Lovers at school, the two young women now perform spoken-word poetry together in Dublin. It is there that a journalist named Melissa spots their potential. Drawn into Melissa’s orbit, Frances is reluctantly impressed by the older woman’s sophisticated home and tall, handsome husband.

Private property, Frances believes, is a cultural evil. And Nick, a bored actor who never quite lived up to his potential, looks like patriarchy made flesh.

But however amusing their flirtation seems at first, it gives way to a strange intimacy neither of them expect. As Frances tries to keep her life in check, her relationships increasingly resist her control. With Nick, with her difficult and unhappy father, and finally even with Bobbi.

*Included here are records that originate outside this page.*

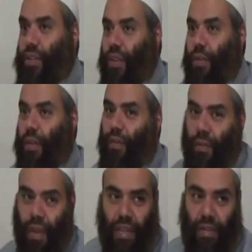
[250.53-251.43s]
Something
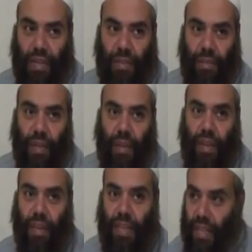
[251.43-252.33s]
of mannerism.
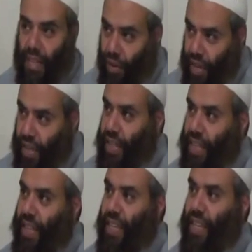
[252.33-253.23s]
This is
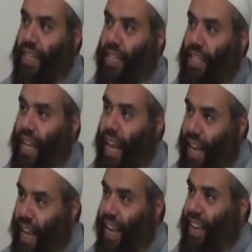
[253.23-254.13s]
tawheed. This is la
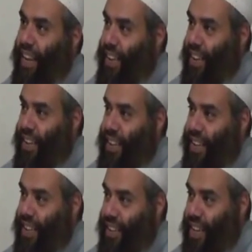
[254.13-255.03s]
ilaha illallah.
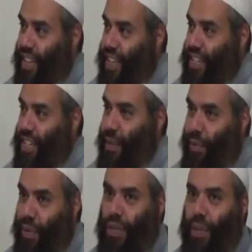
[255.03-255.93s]
Right? This is
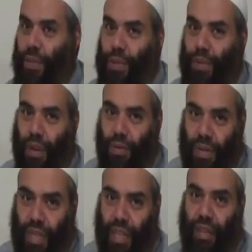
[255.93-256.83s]
the principles of
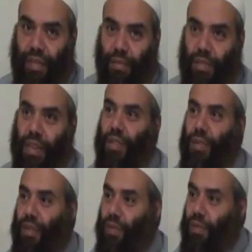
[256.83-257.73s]
our deen, the
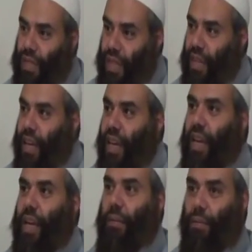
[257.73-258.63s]
foundation of our deen.
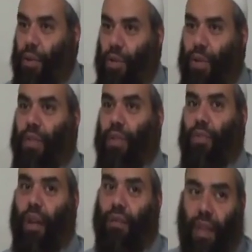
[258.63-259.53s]
Because if you
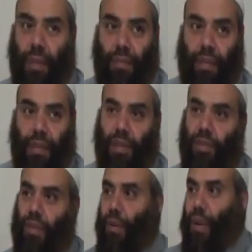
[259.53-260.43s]
don't have sabr,
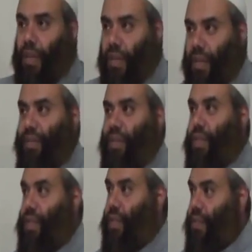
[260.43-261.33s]
your tawheed is
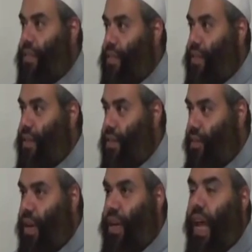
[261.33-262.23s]
deficient.
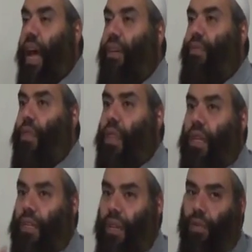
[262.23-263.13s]
Right?
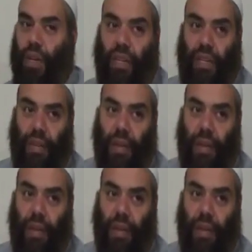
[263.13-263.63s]
Everything is tawheed.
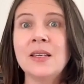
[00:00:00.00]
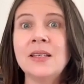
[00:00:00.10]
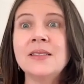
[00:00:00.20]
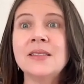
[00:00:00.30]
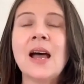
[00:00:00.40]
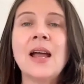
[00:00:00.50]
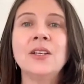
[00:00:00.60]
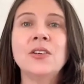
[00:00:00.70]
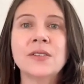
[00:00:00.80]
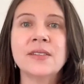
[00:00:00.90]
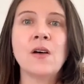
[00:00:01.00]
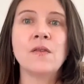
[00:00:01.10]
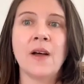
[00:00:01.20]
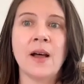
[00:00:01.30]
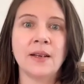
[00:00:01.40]
inside
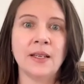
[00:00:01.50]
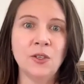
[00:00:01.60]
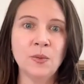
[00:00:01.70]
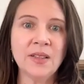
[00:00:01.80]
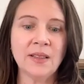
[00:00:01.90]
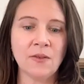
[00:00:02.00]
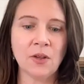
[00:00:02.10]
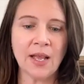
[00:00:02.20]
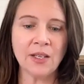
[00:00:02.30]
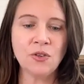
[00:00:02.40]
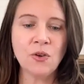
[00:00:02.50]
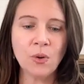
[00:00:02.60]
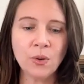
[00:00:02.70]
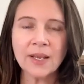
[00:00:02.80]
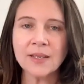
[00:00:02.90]
yourself on a human level, and
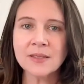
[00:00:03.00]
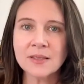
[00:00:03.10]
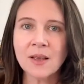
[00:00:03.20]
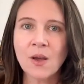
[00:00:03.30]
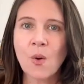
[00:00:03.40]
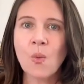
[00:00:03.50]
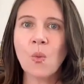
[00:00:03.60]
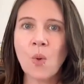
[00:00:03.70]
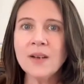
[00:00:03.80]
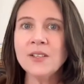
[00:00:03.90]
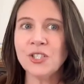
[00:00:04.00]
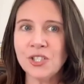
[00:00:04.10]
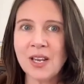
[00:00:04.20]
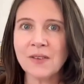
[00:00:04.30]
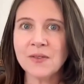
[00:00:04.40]
notice what
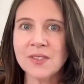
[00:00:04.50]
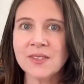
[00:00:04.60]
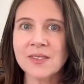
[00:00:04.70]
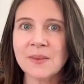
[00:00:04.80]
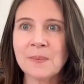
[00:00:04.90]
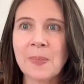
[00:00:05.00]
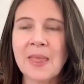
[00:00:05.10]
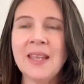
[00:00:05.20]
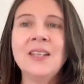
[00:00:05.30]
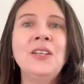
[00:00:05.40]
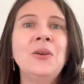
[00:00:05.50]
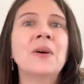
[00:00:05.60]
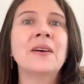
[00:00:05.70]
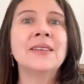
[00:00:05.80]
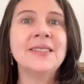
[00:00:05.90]
shifts in
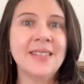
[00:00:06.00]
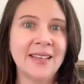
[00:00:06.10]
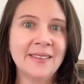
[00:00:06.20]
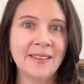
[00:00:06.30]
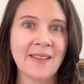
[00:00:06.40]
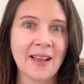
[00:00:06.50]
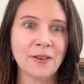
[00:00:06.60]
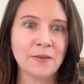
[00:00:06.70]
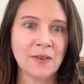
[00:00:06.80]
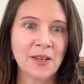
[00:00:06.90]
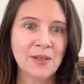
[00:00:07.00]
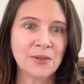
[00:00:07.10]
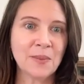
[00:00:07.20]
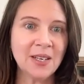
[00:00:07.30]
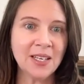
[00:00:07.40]
your daily life.
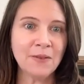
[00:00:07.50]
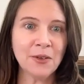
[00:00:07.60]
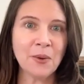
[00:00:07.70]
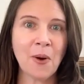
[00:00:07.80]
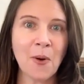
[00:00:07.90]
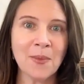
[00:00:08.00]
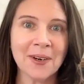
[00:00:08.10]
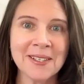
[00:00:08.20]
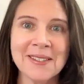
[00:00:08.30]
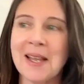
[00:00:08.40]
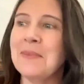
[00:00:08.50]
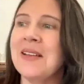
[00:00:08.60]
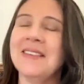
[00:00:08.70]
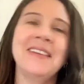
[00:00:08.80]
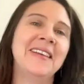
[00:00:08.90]
So I'm going to give you a homework
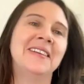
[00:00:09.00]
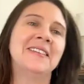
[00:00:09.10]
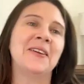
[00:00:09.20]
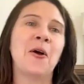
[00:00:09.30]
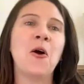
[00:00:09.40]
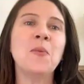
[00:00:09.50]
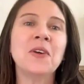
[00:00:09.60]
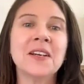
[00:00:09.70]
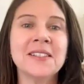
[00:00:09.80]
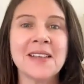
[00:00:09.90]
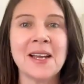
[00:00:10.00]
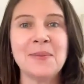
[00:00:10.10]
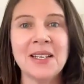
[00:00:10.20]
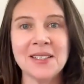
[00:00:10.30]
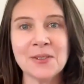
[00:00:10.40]
assignment. So your homework
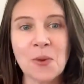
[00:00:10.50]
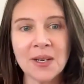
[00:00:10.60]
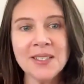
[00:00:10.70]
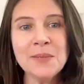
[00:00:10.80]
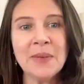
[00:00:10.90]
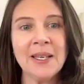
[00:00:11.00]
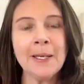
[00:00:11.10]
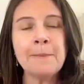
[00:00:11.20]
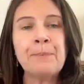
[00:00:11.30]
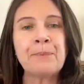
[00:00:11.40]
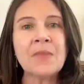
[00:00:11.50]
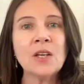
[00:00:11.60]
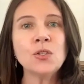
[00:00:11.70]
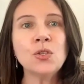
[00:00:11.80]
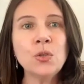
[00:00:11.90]
assignment is going to be
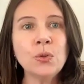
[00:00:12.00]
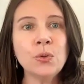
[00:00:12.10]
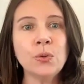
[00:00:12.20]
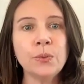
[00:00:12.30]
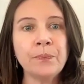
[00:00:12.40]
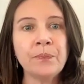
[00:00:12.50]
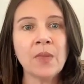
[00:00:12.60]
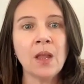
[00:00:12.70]
to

Desperate to reconcile herself to the desires and vulnerabilities of her body, Frances’s intellectual certainties begin to yield to something new: A painful and disorienting way of living from moment to moment.


Final thoughts on books like Normal People

In conclusion, here are the 17 books like Normal People that you should absolutely read next if you enjoyed Sally Rooney’s second novel.

  1. Where the Crawdads Sing by Delia Owens (2018)
  2. Call Me By Your Name by André Aciman (2007)
  3. The Song of Achilles by Madeline Miller (2011)
  4. Out of Love by Hazel Hayes (2020)
  5. One Day by David Nicholls (2009)
  6. In Five Years by Rebecca Serle (2020)
  7. The Seven Husbands of Evelyn Hugo by Taylor Jenkins Reid (2017)
  8. Exciting Times by Naoise Dolan (2020)
  9. The Silent Patient by Alex Michaelides (2019)
  10. My Year of Rest and Relaxation by Ottessa Moshfegh (2018)
  11. The Idiot by Elif Batuman (2017)
  12. It Ends With Us by Colleen Hoover (2016)
  13. Astonish Me by Maggie Shipstead (2014)
  14. Ordinary People by Diana Evans (2018)
  15. Trust Exercise by Susan Choi (2019)
  16. The Country Girls by Edna O’Brien (1960)
  17. Conversations with Friends by Sally Rooney (2017)

These books, just like Normal People, all explore themes of love through an analytical and literary lens. Throughout these recommendations there are also themes of desire, sexuality, and obsession. As well as themes of identity, alienation, and connection in these character-driven books.

You may have fallen in love with Normal People for its literary prowess, the connection between Marianne and Connell, Rooney’s snappy, sharp prose, or all of the above. Regardless, there will absolutely be a book on this list that will be your perfect next read.